Thank you for visiting the official website of the Museum of Soy Sauce Art. We cannot hide our feelings of joy and cannot help but impressed by your spiritual nobility of actively learning for the sake of your own cultivation.

Nowadays people talk much about the importance of spiritual richness, in addition to that of material richness, and we strongly believe that soy sauce can offer the former kind of richness. We have no doubt that the creative exploration of the potential of soy sauce art can offer the solid foundation of real spiritual richness in art.

Soy sauce is said to have been brought back from China by Kobo Daishi (Kukai), and as the discovery of its excellence as a drawing material, Kobo Daishi and his disciples opened up the history of soy sauce art. People's opinions about it, however, have changed again and again, as the history develops.

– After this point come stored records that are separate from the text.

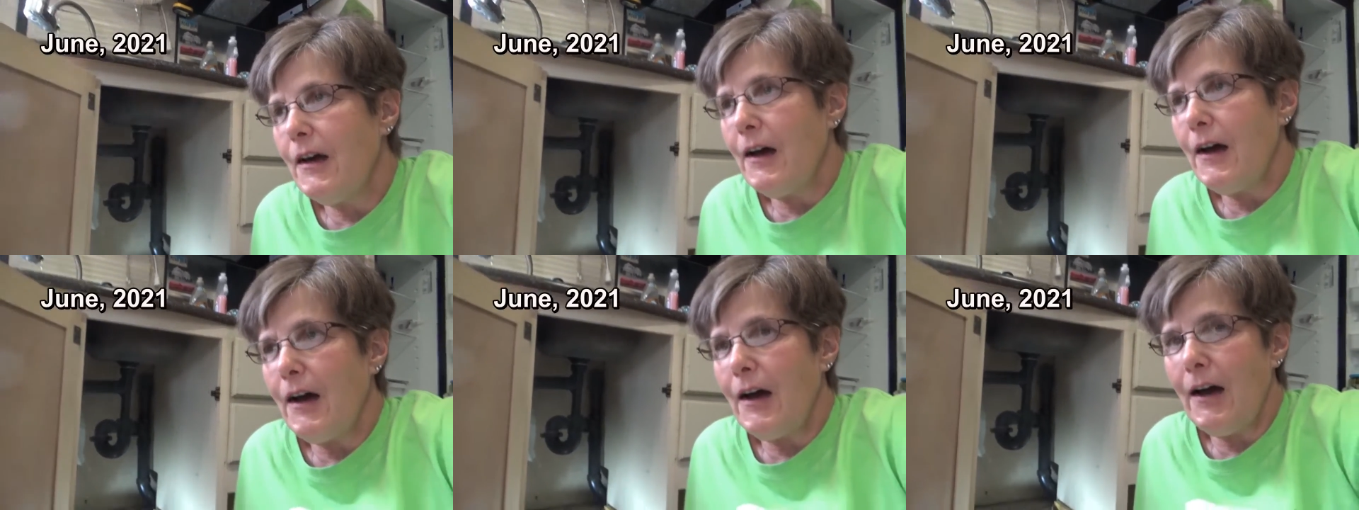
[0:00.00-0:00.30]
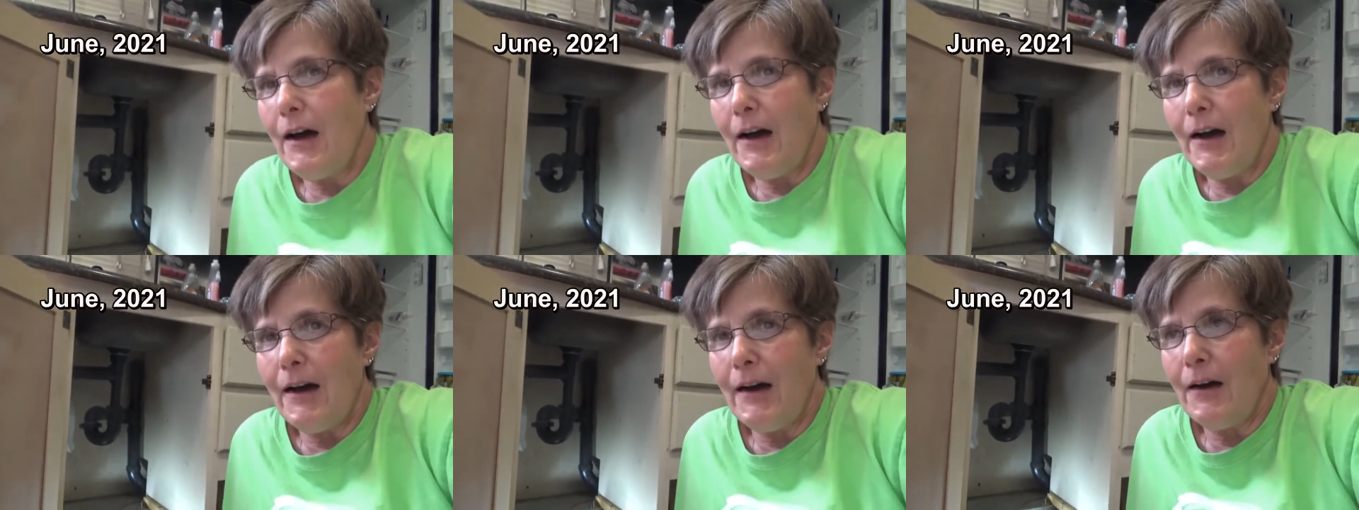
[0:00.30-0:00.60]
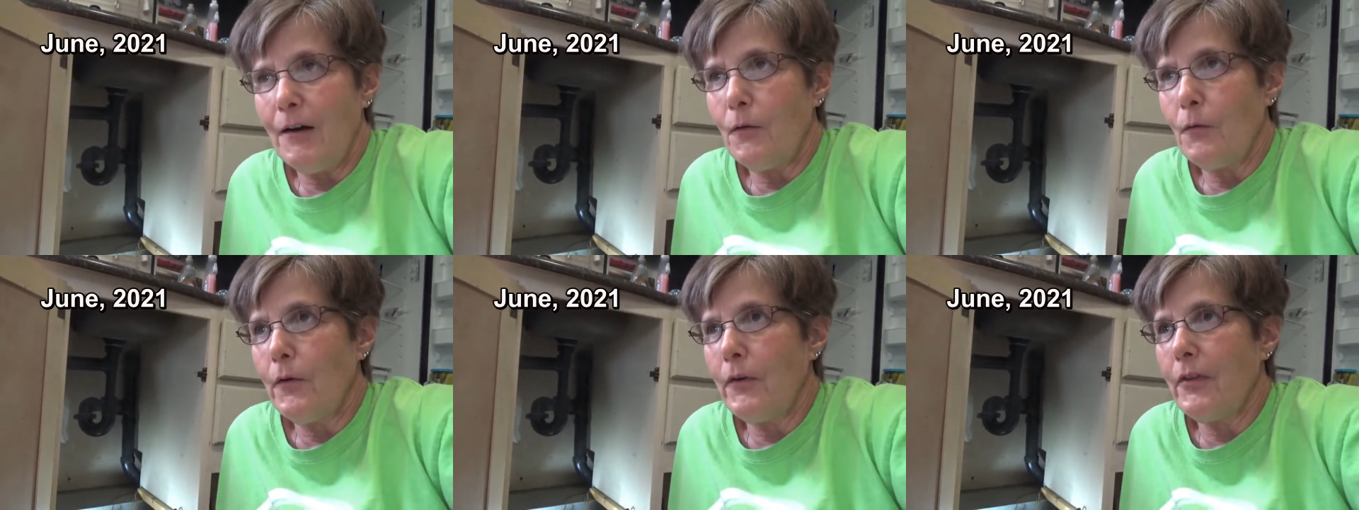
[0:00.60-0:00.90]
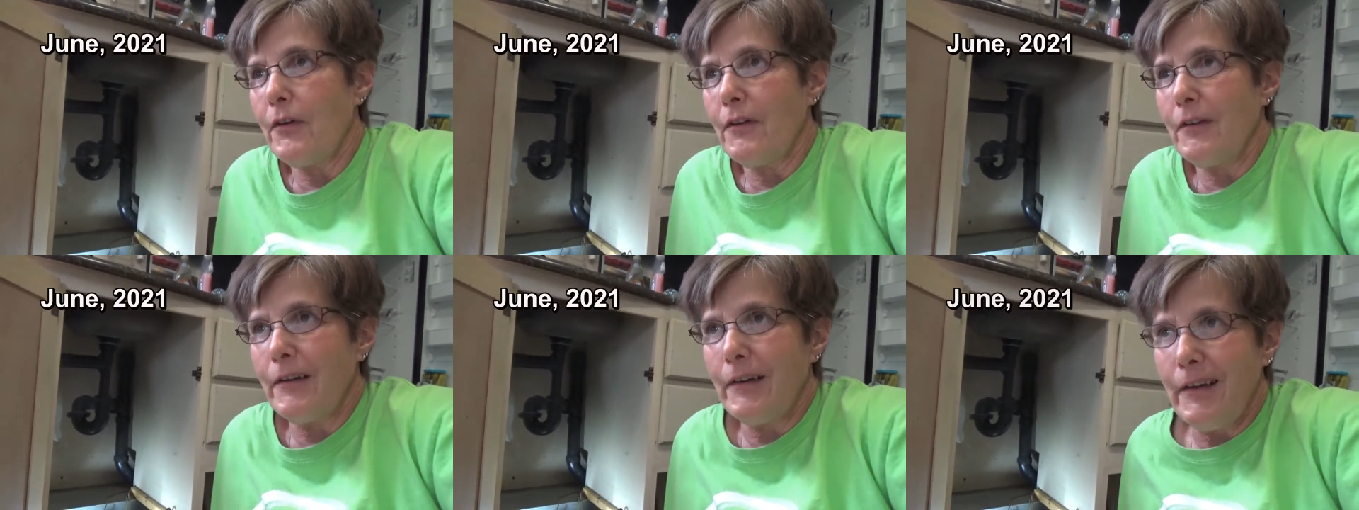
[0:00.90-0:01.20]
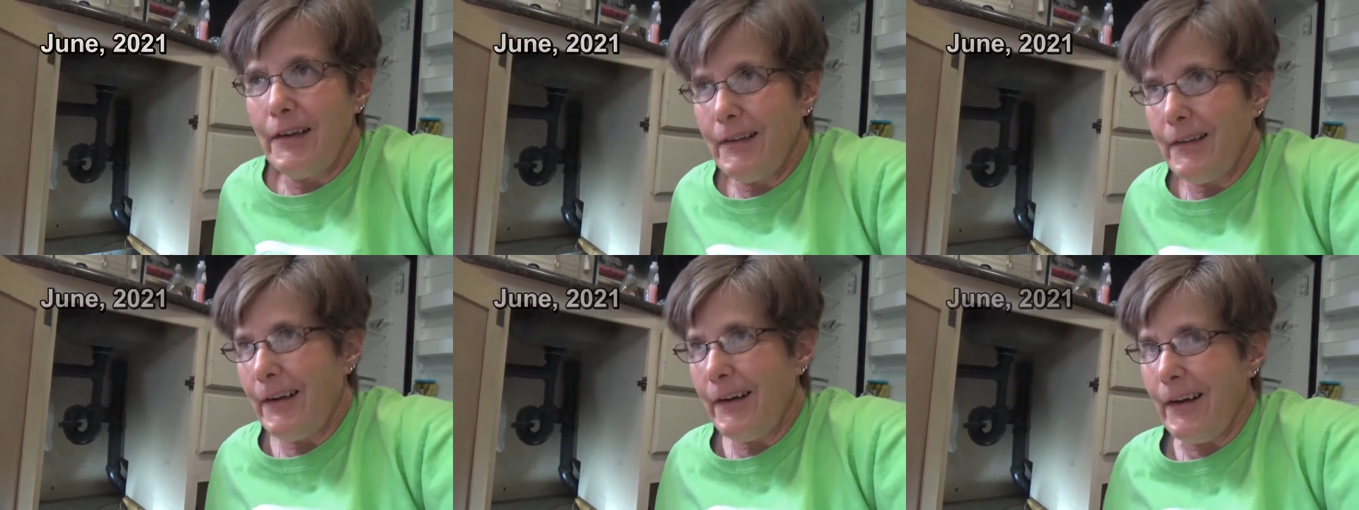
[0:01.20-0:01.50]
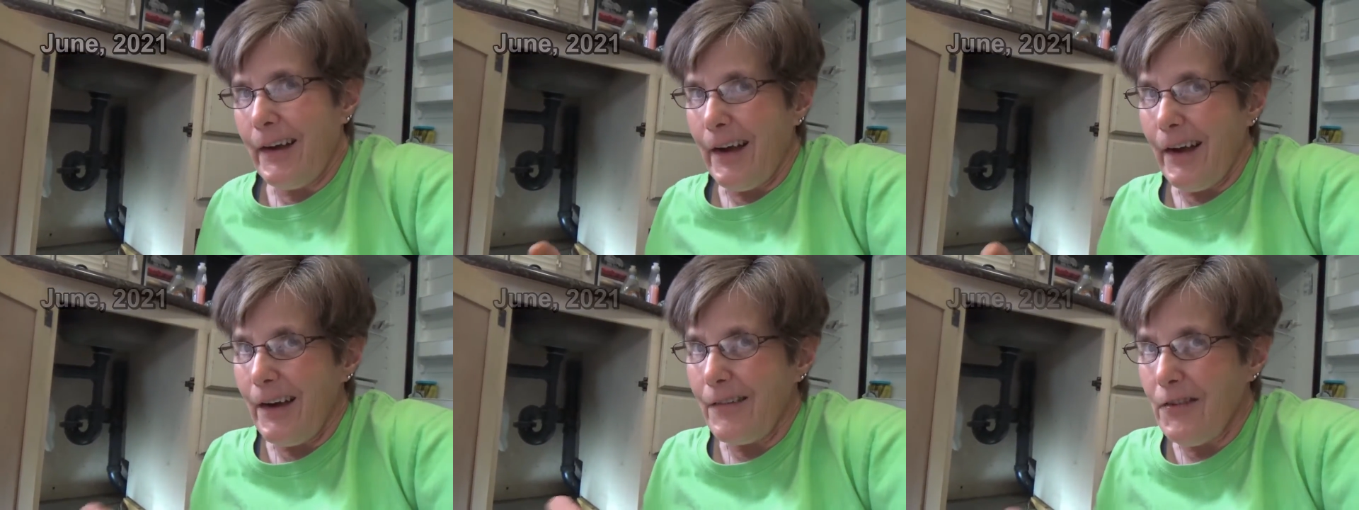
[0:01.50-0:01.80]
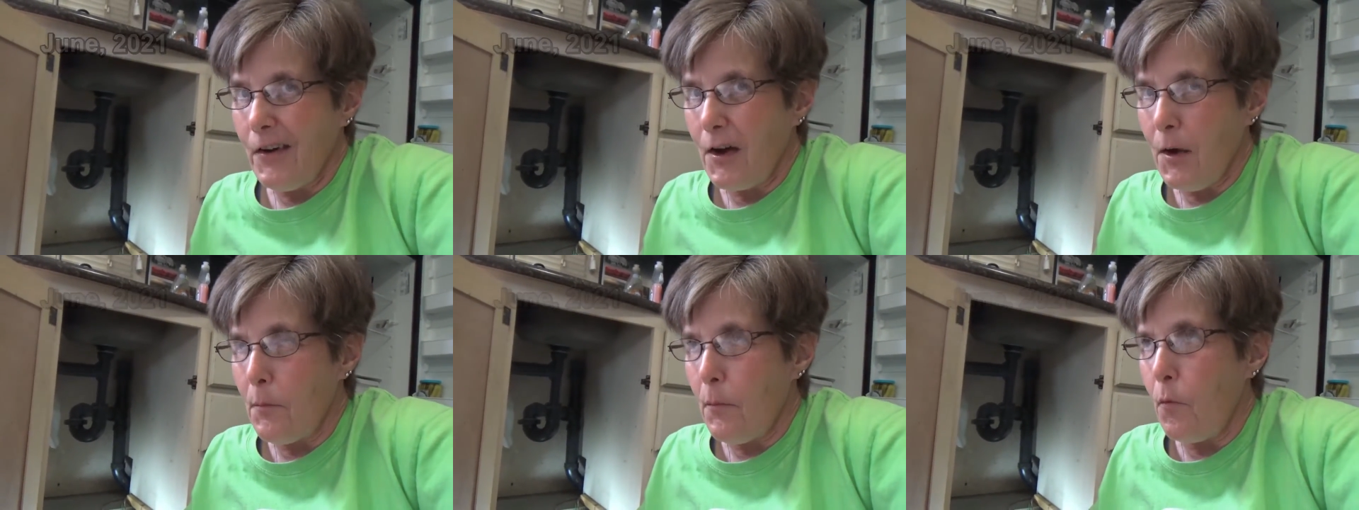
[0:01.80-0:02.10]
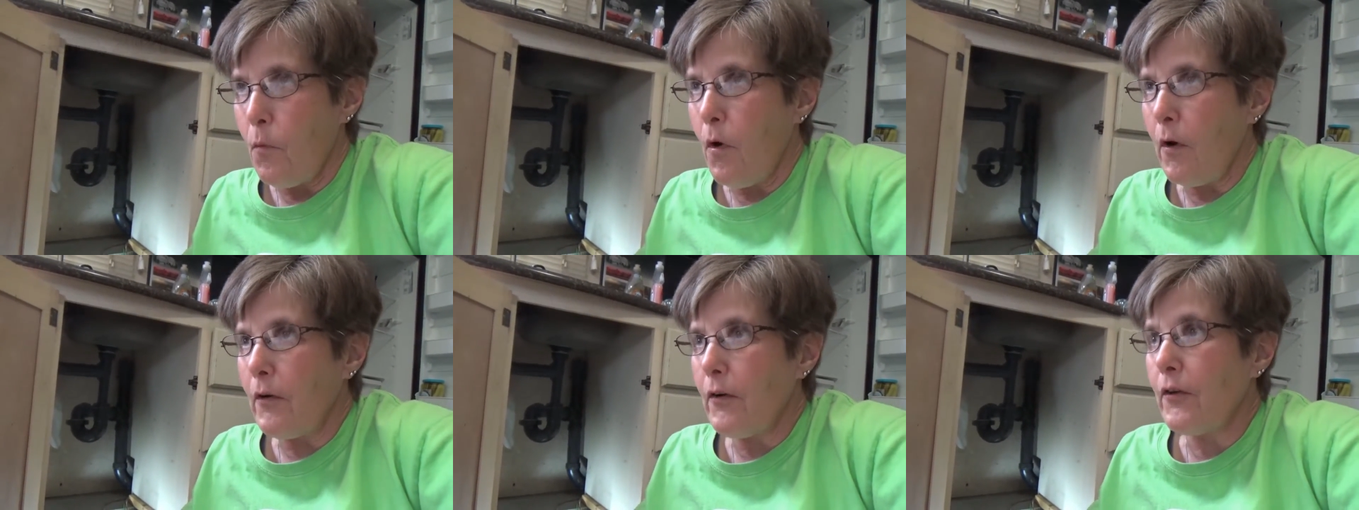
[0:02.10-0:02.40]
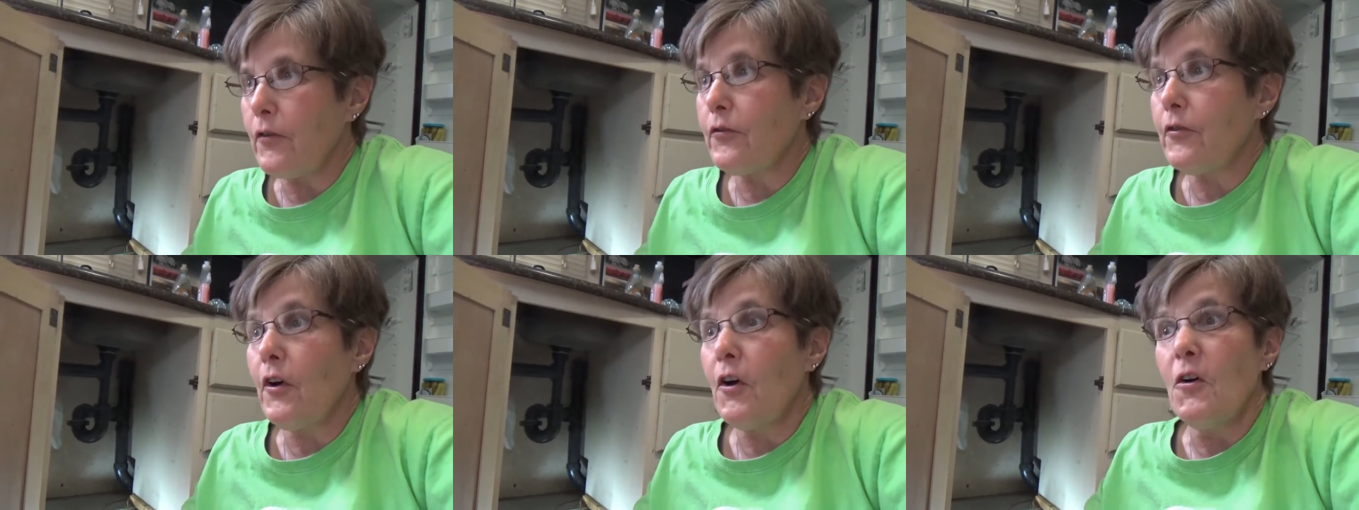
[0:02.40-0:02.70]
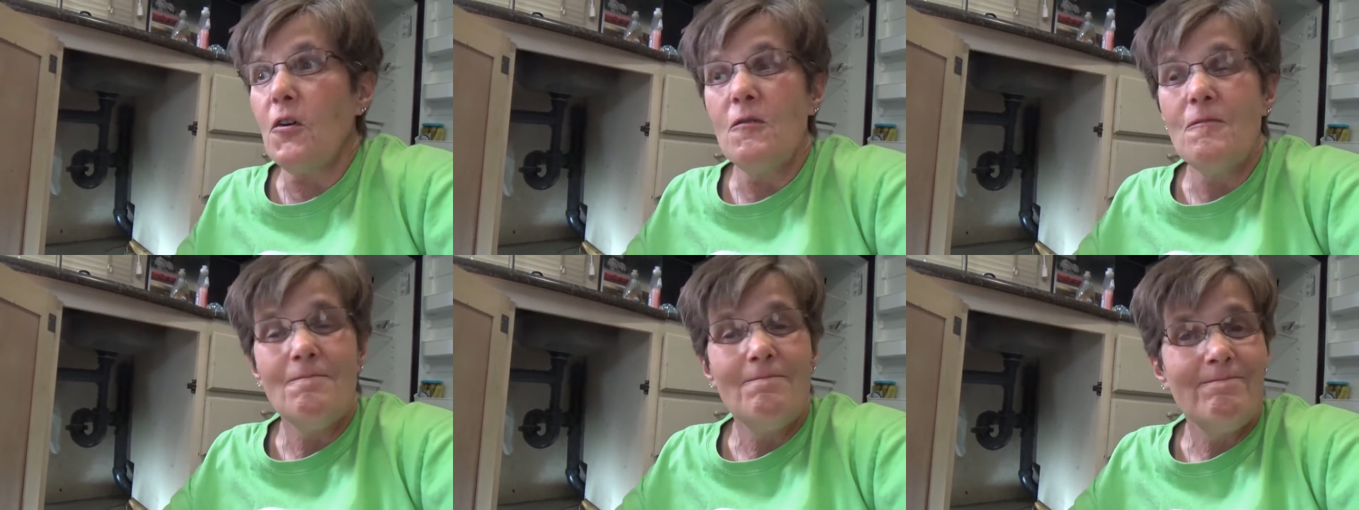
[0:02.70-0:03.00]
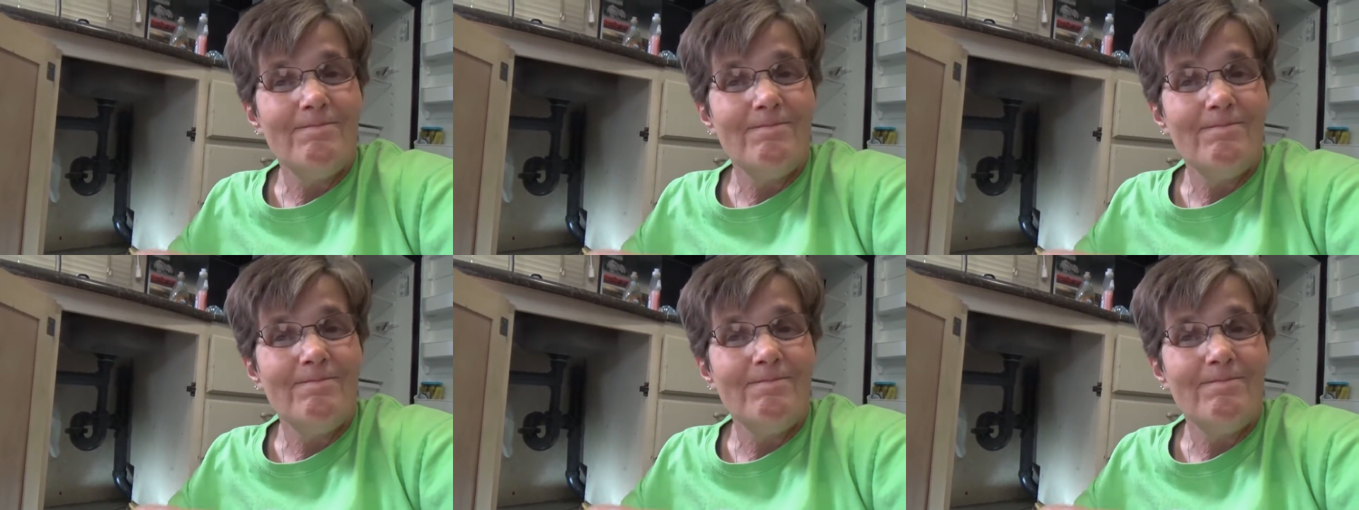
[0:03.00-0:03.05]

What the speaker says: with only getting like a half a cup of water or so,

In Momoyama period (16th century), there emerged a lot of prominent soy sauce painters, and soy sauce culture blossomed. At that time, people did soy sauce paintings on sliding doors of great shrines, some of which are preserved even today. However, in Edo period when a new technique Ukiyo-e appeared, soy sauce art became less and less popular, and was gradually abandoned.
In Meiji period, Ernest Fenollosa and Tenshin Okakura reevaluated soy sauce art, and it merged with the forthcoming western oil painting technique, which brought about a new stage to its history. Eminent artists wrestled with its reformation, and the leading status of soy sauce art was now established in Japanese art world.

However, using the end of WWII as a turning point, soy sauce art was about to be forgotten again. Most artists shunned it as authoritarian remains of former times. Yet some of the young artists, who knew the real charm of soy sauce paintings, started to adapt it into contemporary art, in order to avoid its extinction on political grounds of the time.

The Sanuki Museum of Soy Sauce Art exhibits the overview of outstanding works from each period, in light of all its changing historical developments.

It is our strong conviction that traditional soy sauce drawings will surely be a novel instrument of art, which connects Japan and other Asian countries, as well as the rest of the world of the 21st century. We hope that, in the near future, we can establish a full-scale museum of soy sauce art, and be able to communicate the greatness of soy sauce drawings to as many people as possible.